─── SUPPLIED RECORDS
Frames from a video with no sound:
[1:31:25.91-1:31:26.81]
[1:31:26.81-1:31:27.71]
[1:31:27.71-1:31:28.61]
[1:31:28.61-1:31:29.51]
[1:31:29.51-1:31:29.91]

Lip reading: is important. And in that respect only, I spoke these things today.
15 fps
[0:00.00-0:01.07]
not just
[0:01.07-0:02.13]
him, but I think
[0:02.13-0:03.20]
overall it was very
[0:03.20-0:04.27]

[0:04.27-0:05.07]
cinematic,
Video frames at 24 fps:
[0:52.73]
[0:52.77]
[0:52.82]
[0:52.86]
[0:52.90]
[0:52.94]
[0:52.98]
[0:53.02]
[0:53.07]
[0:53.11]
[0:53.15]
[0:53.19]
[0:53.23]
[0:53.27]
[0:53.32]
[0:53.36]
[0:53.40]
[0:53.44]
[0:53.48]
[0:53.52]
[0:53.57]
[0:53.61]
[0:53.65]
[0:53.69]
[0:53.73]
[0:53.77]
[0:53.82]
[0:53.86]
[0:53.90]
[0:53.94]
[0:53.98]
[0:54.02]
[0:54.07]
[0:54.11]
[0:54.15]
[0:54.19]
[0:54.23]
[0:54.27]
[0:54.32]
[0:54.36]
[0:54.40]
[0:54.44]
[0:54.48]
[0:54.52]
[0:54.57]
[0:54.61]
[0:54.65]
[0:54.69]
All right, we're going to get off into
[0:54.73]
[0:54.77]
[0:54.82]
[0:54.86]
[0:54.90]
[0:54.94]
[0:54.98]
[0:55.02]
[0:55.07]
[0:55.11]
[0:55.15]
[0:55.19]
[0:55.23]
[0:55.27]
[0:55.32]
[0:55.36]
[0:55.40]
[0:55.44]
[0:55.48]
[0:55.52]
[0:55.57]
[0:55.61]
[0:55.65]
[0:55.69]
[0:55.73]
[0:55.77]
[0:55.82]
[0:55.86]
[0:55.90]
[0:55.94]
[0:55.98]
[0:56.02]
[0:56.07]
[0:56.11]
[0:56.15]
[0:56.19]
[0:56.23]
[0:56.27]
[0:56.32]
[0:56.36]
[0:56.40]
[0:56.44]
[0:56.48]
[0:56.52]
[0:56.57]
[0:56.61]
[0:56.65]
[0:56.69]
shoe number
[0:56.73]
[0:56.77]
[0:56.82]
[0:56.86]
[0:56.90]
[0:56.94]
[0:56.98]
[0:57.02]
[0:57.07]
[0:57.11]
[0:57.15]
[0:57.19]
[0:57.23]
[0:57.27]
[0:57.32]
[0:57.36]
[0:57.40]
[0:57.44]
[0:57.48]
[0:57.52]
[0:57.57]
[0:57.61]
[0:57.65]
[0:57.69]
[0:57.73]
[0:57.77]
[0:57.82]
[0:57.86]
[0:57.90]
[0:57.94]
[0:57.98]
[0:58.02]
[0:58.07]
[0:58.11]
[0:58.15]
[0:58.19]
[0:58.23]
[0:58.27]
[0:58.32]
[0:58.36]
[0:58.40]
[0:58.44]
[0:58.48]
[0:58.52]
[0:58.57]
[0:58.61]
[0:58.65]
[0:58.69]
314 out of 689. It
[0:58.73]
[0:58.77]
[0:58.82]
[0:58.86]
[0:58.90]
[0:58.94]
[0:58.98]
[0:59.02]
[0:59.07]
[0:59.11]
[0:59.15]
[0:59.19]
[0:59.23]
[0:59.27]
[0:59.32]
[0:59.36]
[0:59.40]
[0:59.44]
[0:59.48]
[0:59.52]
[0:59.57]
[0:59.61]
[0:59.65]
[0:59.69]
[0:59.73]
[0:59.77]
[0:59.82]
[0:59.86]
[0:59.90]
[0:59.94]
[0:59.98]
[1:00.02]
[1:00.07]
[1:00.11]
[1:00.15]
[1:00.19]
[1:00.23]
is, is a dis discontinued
──────
[HOW TO COMPLETE THIS TASK]
Copy the data exactly as it was presented.

[RESPONSE]
Frames from a video with no sound:
[1:31:25.91-1:31:26.81]
[1:31:26.81-1:31:27.71]
[1:31:27.71-1:31:28.61]
[1:31:28.61-1:31:29.51]
[1:31:29.51-1:31:29.91]

Lip reading: is important. And in that respect only, I spoke these things today.
15 fps
[0:00.00-0:01.07]
not just
[0:01.07-0:02.13]
him, but I think
[0:02.13-0:03.20]
overall it was very
[0:03.20-0:04.27]

[0:04.27-0:05.07]
cinematic,
Video frames at 24 fps:
[0:52.73]
[0:52.77]
[0:52.82]
[0:52.86]
[0:52.90]
[0:52.94]
[0:52.98]
[0:53.02]
[0:53.07]
[0:53.11]
[0:53.15]
[0:53.19]
[0:53.23]
[0:53.27]
[0:53.32]
[0:53.36]
[0:53.40]
[0:53.44]
[0:53.48]
[0:53.52]
[0:53.57]
[0:53.61]
[0:53.65]
[0:53.69]
[0:53.73]
[0:53.77]
[0:53.82]
[0:53.86]
[0:53.90]
[0:53.94]
[0:53.98]
[0:54.02]
[0:54.07]
[0:54.11]
[0:54.15]
[0:54.19]
[0:54.23]
[0:54.27]
[0:54.32]
[0:54.36]
[0:54.40]
[0:54.44]
[0:54.48]
[0:54.52]
[0:54.57]
[0:54.61]
[0:54.65]
[0:54.69]
All right, we're going to get off into
[0:54.73]
[0:54.77]
[0:54.82]
[0:54.86]
[0:54.90]
[0:54.94]
[0:54.98]
[0:55.02]
[0:55.07]
[0:55.11]
[0:55.15]
[0:55.19]
[0:55.23]
[0:55.27]
[0:55.32]
[0:55.36]
[0:55.40]
[0:55.44]
[0:55.48]
[0:55.52]
[0:55.57]
[0:55.61]
[0:55.65]
[0:55.69]
[0:55.73]
[0:55.77]
[0:55.82]
[0:55.86]
[0:55.90]
[0:55.94]
[0:55.98]
[0:56.02]
[0:56.07]
[0:56.11]
[0:56.15]
[0:56.19]
[0:56.23]
[0:56.27]
[0:56.32]
[0:56.36]
[0:56.40]
[0:56.44]
[0:56.48]
[0:56.52]
[0:56.57]
[0:56.61]
[0:56.65]
[0:56.69]
shoe number
[0:56.73]
[0:56.77]
[0:56.82]
[0:56.86]
[0:56.90]
[0:56.94]
[0:56.98]
[0:57.02]
[0:57.07]
[0:57.11]
[0:57.15]
[0:57.19]
[0:57.23]
[0:57.27]
[0:57.32]
[0:57.36]
[0:57.40]
[0:57.44]
[0:57.48]
[0:57.52]
[0:57.57]
[0:57.61]
[0:57.65]
[0:57.69]
[0:57.73]
[0:57.77]
[0:57.82]
[0:57.86]
[0:57.90]
[0:57.94]
[0:57.98]
[0:58.02]
[0:58.07]
[0:58.11]
[0:58.15]
[0:58.19]
[0:58.23]
[0:58.27]
[0:58.32]
[0:58.36]
[0:58.40]
[0:58.44]
[0:58.48]
[0:58.52]
[0:58.57]
[0:58.61]
[0:58.65]
[0:58.69]
314 out of 689. It
[0:58.73]
[0:58.77]
[0:58.82]
[0:58.86]
[0:58.90]
[0:58.94]
[0:58.98]
[0:59.02]
[0:59.07]
[0:59.11]
[0:59.15]
[0:59.19]
[0:59.23]
[0:59.27]
[0:59.32]
[0:59.36]
[0:59.40]
[0:59.44]
[0:59.48]
[0:59.52]
[0:59.57]
[0:59.61]
[0:59.65]
[0:59.69]
[0:59.73]
[0:59.77]
[0:59.82]
[0:59.86]
[0:59.90]
[0:59.94]
[0:59.98]
[1:00.02]
[1:00.07]
[1:00.11]
[1:00.15]
[1:00.19]
[1:00.23]
is, is a dis discontinued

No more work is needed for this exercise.